Women who delivered babies, searched for healing roots and brewed
medicines. Women who darned sox and chopped wood and layed bricks.
Women who could swim rivers and shoot the head off a snake. Women
who took passionate responsibility for their children and for
their neighbors’ children too.
The women in my grandmother’s generation made giving an art form.
“Here, gal, take this pot of collards to Sister Sue”; “Take this
bag of pecans to school for the teacher”; “Stay here while I go
tend Mister Johnson’s leg.” Every child in the neighborhood ate
in their kitchens. They called each other sister because of feeling
rather than as the result of a movement. They supported each other
through the lean times, sharing the little they had.
The women of my grandmother’s generation in my home town trained
their daughters for womanhood. They taught them to give respect
and to demand respect. They taught their daughters how to churn
butter; how to use elbow grease. They taught their daughters to
respect the strength of their bodies, to lift boulders and how
to kill a hog; what to do for colic, how to break a fever and
how to make a poultice, patchwork quilts, plait hair and how to
hum and sing. They taught their daughters to take care, to take
charge and to take responsibility. They would not tolerate a “lazy
heifer” or a “gal with her head in the clouds.” Their daughters
had to learn how to get their lessons, how to survive, how to
be strong. The women of my grandmother’s generation were the glue
that held family and the community together. They were the backbone
of the church. And of the school. They regarded outside institutions
with dislike and distrust. They were determined that their children
should survive and they were committed to a better future.
I think about my sisters in the movement. I remember the days
when, draped in African garb, we rejected our foremothers and
ourselves as castrators. We did penance for robbing the brother
of his manhood, as if we were the oppressor. I remember the days
of the Panther Party when we were “moderately liberated.” When
we were allowed to wear pants and expected to pick up the gun.

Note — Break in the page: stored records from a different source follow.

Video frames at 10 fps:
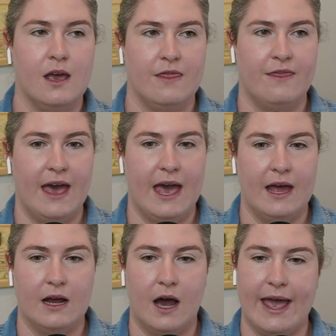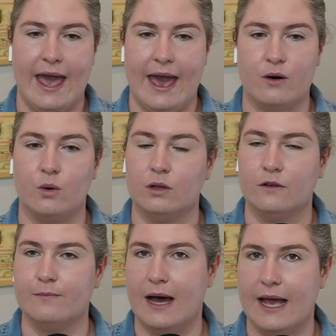that I had all
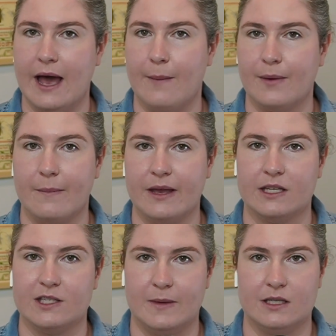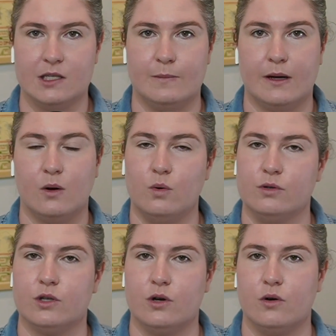of my upcoming expenses, but
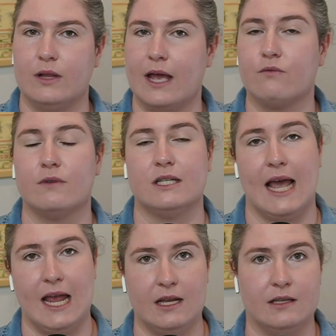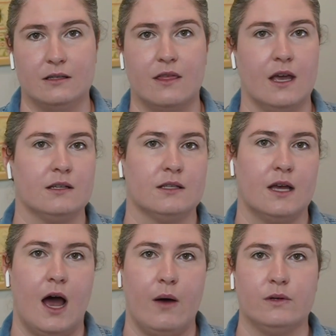also like retainers and things
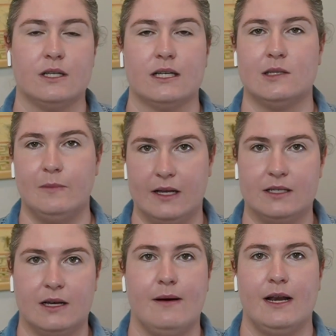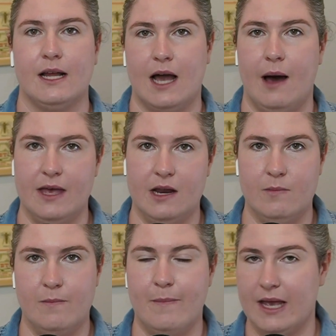that I was expecting money to come
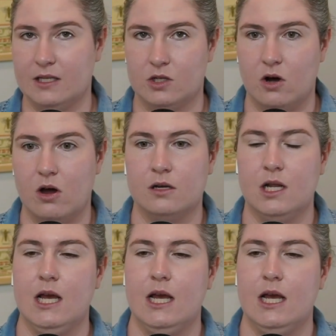in based on.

The days when we gave doe-eyed looks to our leaders The days when
we worked like dogs and struggled desperately for the respect
which they struggled desperately not to give us. I remember the
black history classes that did mention women and the posters of
our “leaders” where women were conspicuously absent We visited
our sisters who bore the complete responsibility of the children
while the Brotha was doing his thing. Or had moved on to bigger
and better things. I
Most of us rejected the white women’s movement. Miss ann was still
Miss ann to us whether she burned her bras or not. We could not
muster sympathy for the fact that she was trapped in her mansion
and oppressed by her husband. We were, and still are, in a much
more terrible jail. We knew that our experiences as black women
were completely different from those of our sisters in the white
women’s movement. And we had no desire to sit in some consciousness
raising group with white women and bare our souls.

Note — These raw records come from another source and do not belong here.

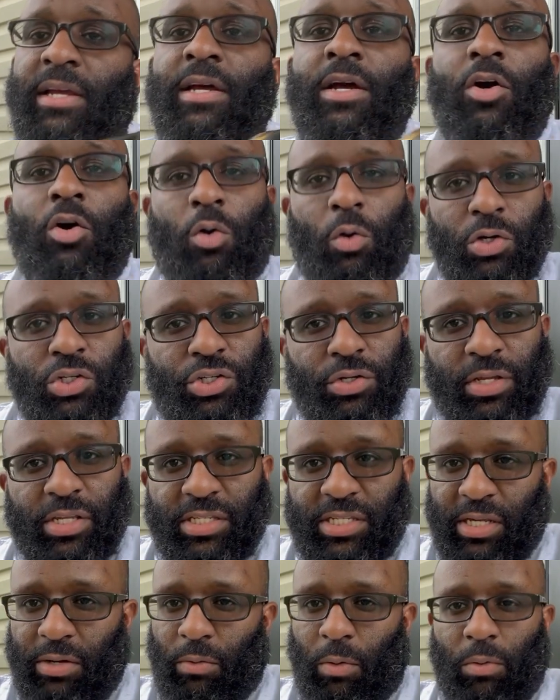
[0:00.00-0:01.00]
Of course, you can
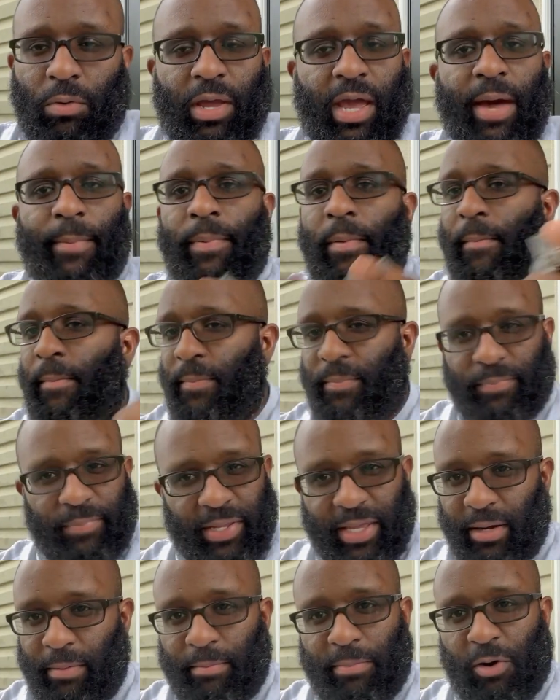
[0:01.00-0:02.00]
zero gap them,
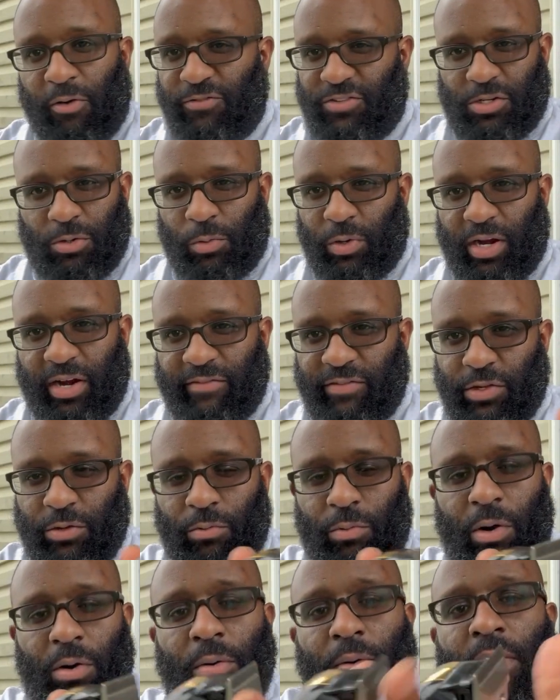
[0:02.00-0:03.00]
get them both to whatever you
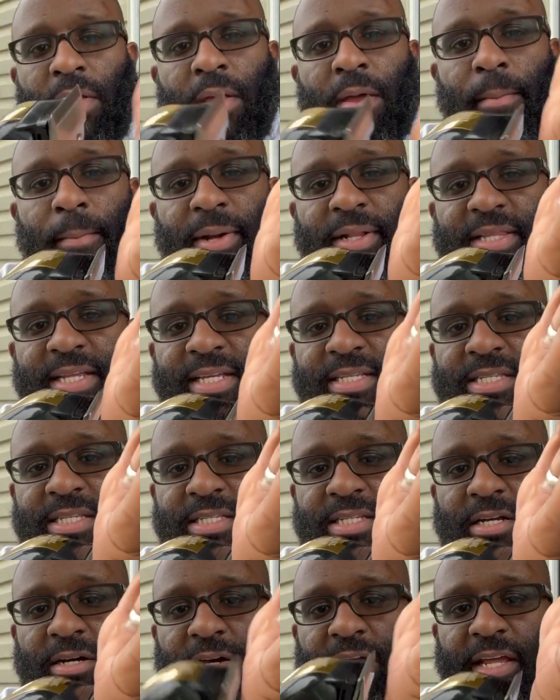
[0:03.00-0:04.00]
want. But this is
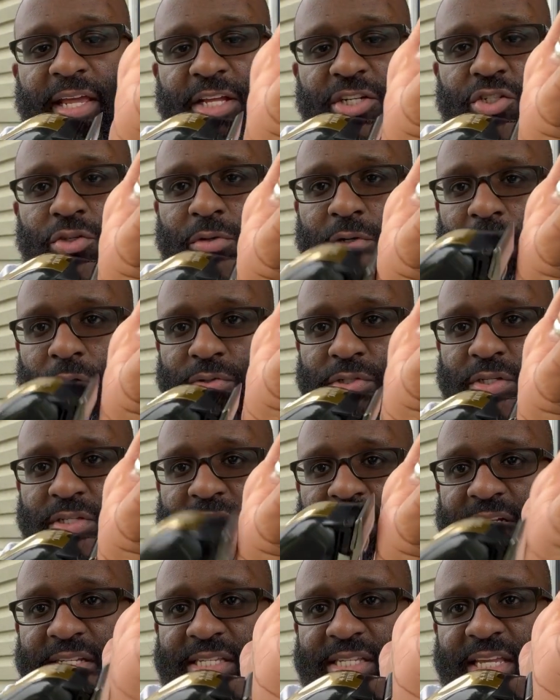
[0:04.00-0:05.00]
gonna get you closer to
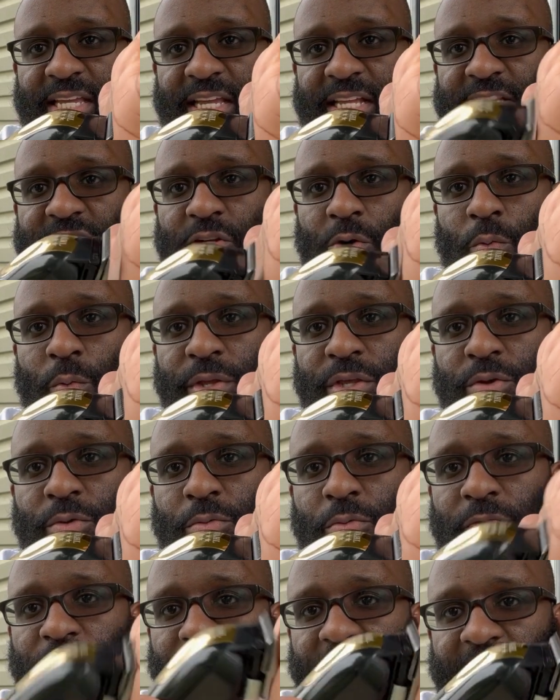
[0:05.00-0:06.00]
the skin. So when you
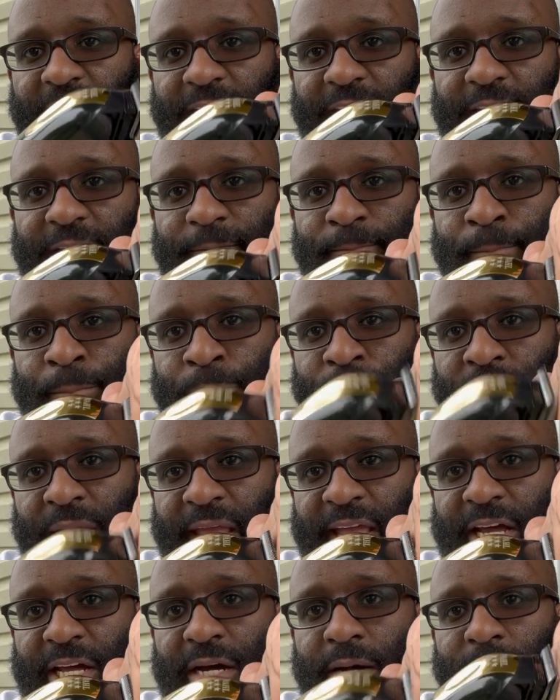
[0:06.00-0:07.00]
fading
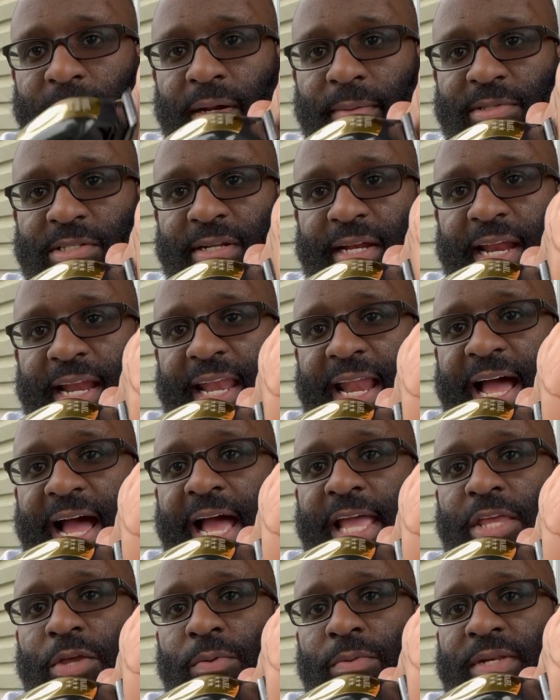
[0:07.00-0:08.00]
and coming up to that
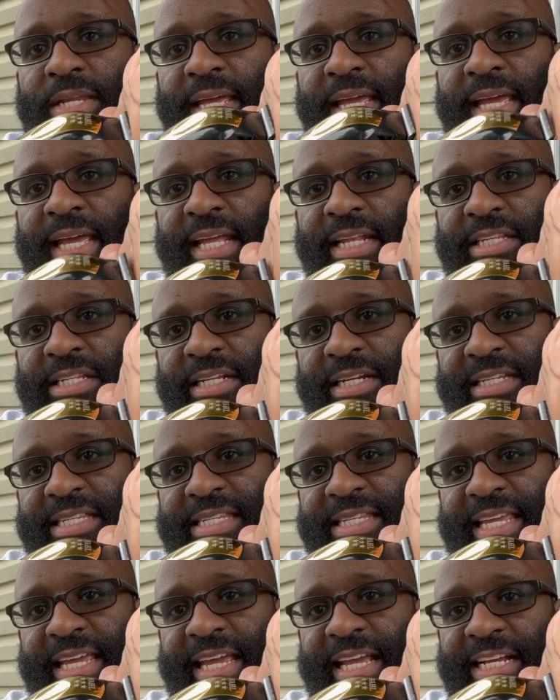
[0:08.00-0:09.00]
line, you dig into the
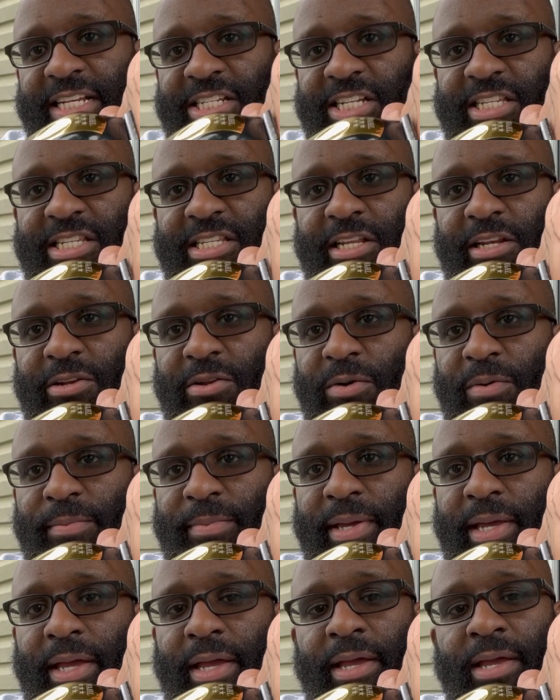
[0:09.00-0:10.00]
skin just a little
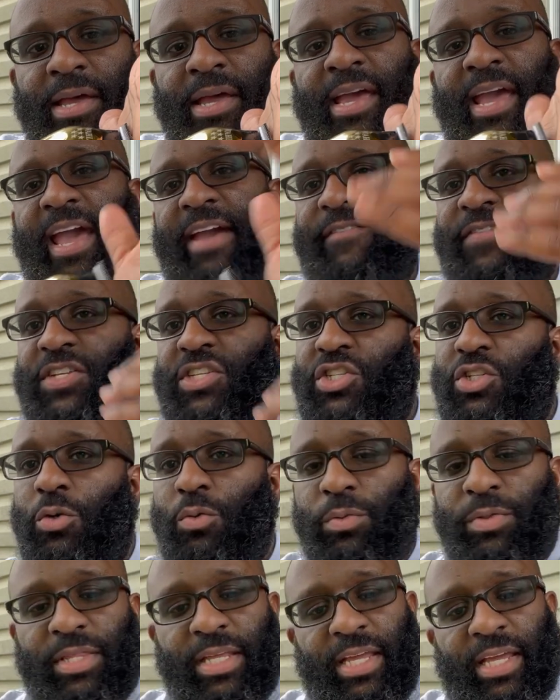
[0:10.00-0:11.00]
bit. If it's too
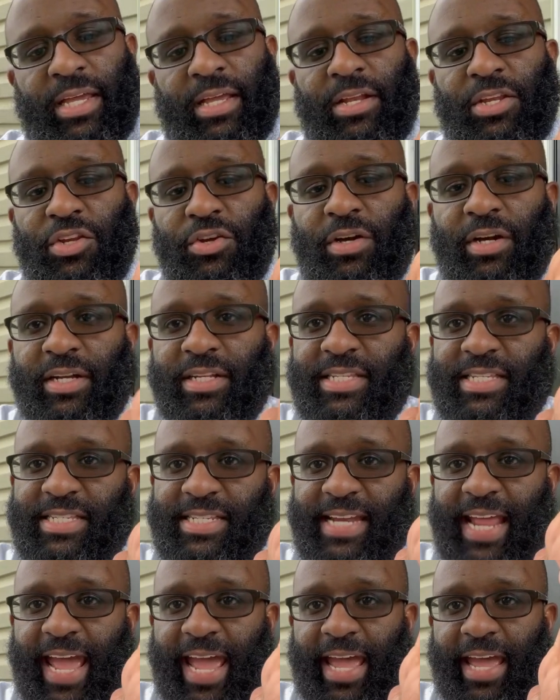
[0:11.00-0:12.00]
thin, you're gonna
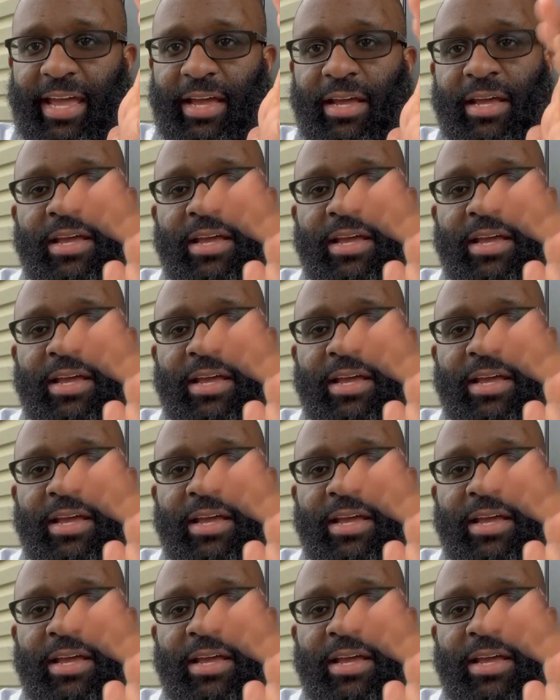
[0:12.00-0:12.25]
snag.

Women can never be free in a country that is not free. We can
never be liberated in a country where the institutions that control
our lives are oppressive. We can never be free while our men are
oppressed. Or while the amerikan government and amerikan capitalism
remain intact.
But it is imperative to our struggle that we build a strong black
women’s movement. It is imperative that we, as black women, talk
about the experiences that shaped us; that we assess our strengths
and weaknesses and define our own history. It is imperative that
we discuss positive ways to teach and socialize our children.
The poison and pollution of capitalist cities is choking us. We
need the strong medicine of our foremothers to make us well again.
We need their medicines to give us strength to fight and the drive
to win. Under the guidance of Harriet Tubman and Fannie Lou Hamer
and all of our foremothers, let us rebuild a sense of community.
Let us rebuild the culture of giving and carry on the tradition
of fierce determination to move on closer to freedom.